10 Reasons Why I Don’t Need To Follow You on Twitter

My news-feed should be concentrated information that I want to see. Unlike Facebook (Yes shade to Facebook) I don’t want to be overwhelmed with updates from people I forgot I was friends with, related to, and by companies that want to sell me everything from condoms to hoodies for a family reunion that I’m not attending or with flights to destinations that my loan shark, Sallie Mae wouldn’t approve of. Twitter is about curating an array of ideas limited to 140 characters from people across the globe. The first rule in curating is that not everyone makes the cut. The reasons below may offend some and we are okay with that, however there is room for improvement and you shouldn’t overtax yourself worrying about me following you, when the reality is, you wouldn’t want to follow yourself. Let’s refrain from asking for “Follow for a Follow”.

10 Reasons Why I Don’t Need To Follow You on Twitter

1) You’re racist, sexist and or homophobic.

Well, do we really need to explain this? In order to educate it may be best, but let’s not spend time waiting for bigots to evolve. Bye.

2) You don’t tweet.

Twitter is a two way street. I give my unsolicited opinions on current events and pop culture, and you give yours. If you don’t give yours, yet insist on religiously logging onto Twitter and following a few hundred people, you are stalking. If the only reason why you created your twitter account was to follow your boyfriend, his brother and his best friend… allow us to invite you to take a few seats. Stop creeping.

3) You’re ratchet.

Reading your unedited 140 character statements on my timeline is equivalent to watching Love & Hip Hop: Atlanta on Mondays and to be transparent, I can only stomach ratchet television on Monday nights. Well, Sunday nights as well when The Real Housewives of Atlanta are back in season. I don’t want to read about the trust issues you have with your boyfriend, how your roommate gets on your last nerve, and play by play on your not as entertaining as you think life.

4) You RT (Retweet) the wrong people.

I will follow all the humans I want to follow. An occasional retweet is awesome, if they are dope, I may even follow them. If you retweet more than you tweet, we have a problem. It’s simple. I follow you. I do not follow them. I want to hear your voice. Not theirs.

5) We are friends in real life.

You have my cell phone number. We hang out on the weekdays and almost every weekend. You know me. In real life. We have more than a social media relationship, let’s cherish that. If we are friends in real life and I choose to not follow you, don’t ask me why. As a matter of fact, you might be guilty of more than half of these reasons. If you are, it’s okay, remember we are friends in real life.

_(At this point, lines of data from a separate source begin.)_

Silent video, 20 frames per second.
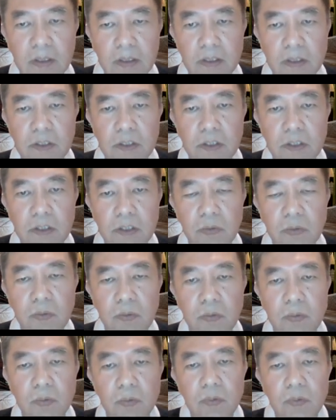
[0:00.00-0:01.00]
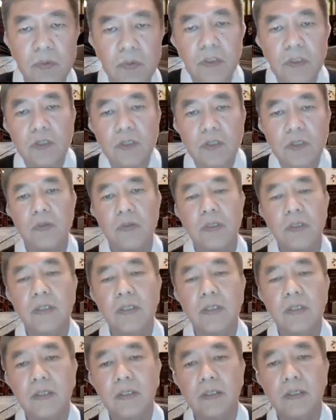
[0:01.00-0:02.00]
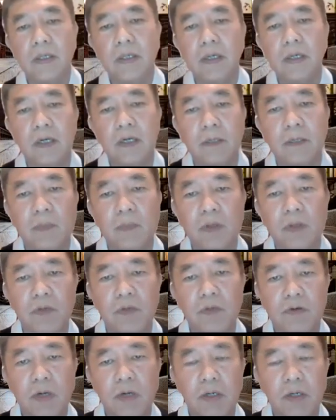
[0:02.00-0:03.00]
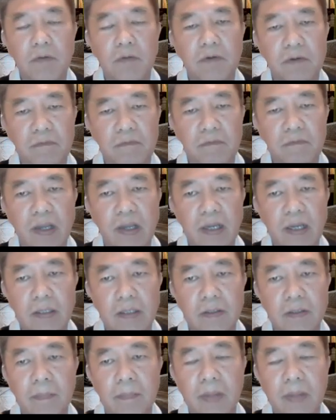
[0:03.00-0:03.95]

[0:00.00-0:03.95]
So it's quite, if you try to reflect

6) You’re a fake reality TV “star”.

To all my fake social media celebrities, my Instagram models, new age iPhone photographers and food enthusiasts…who you are on social media is NOT who you are in real life, so please take a roomful of seats. You don’t really know the celebs you “hanging with”, you ended up in the same space as them and asked them “Can I take a picture” and they said yes. Let’s be honest.

7) You’re An Egg

Twitter is where strangers become friends over 140 characters. It’s true. I’ve met amazing people on Twitter that have become really good friends, for now at least. We can’t start a relationship, even if it’s exclusive to Twitter, if you can’t show me your face. Is your profile pic an egg? Is your profile pic an inanimate object? Is your avi a celebrity? Show me your pretty face or we can’t talk.

8) You tweet in caps…like all the time.

Unless you’re a grandma and have trouble seeing your phone o_O, you should never tweet in caps. Life happens and sometimes you are subjected to run to Twitter to vent to strangers, but you can only do this once a month. If you need more, seek professional help.

9) Twitter does not replace texting.

There is no reason why you should have 30 tweets with you and your friend about where you hanging out on Friday. If you insist, the nice gentlemen and a few ladies at Twitter created the “Direct Message”. Utilize that resource because we don’t wanna see that.

10) You may have changed my diaper.

You’re my mom, dad and or grandmom, all of whom just learned how to text and haven’t figured out that Twitter is not a tool to send me messages that are better left off of social media. My friends and colleagues don’t want to hear about what happened to Uncle Joe. Please don’t take it personal if you and when you get blocked.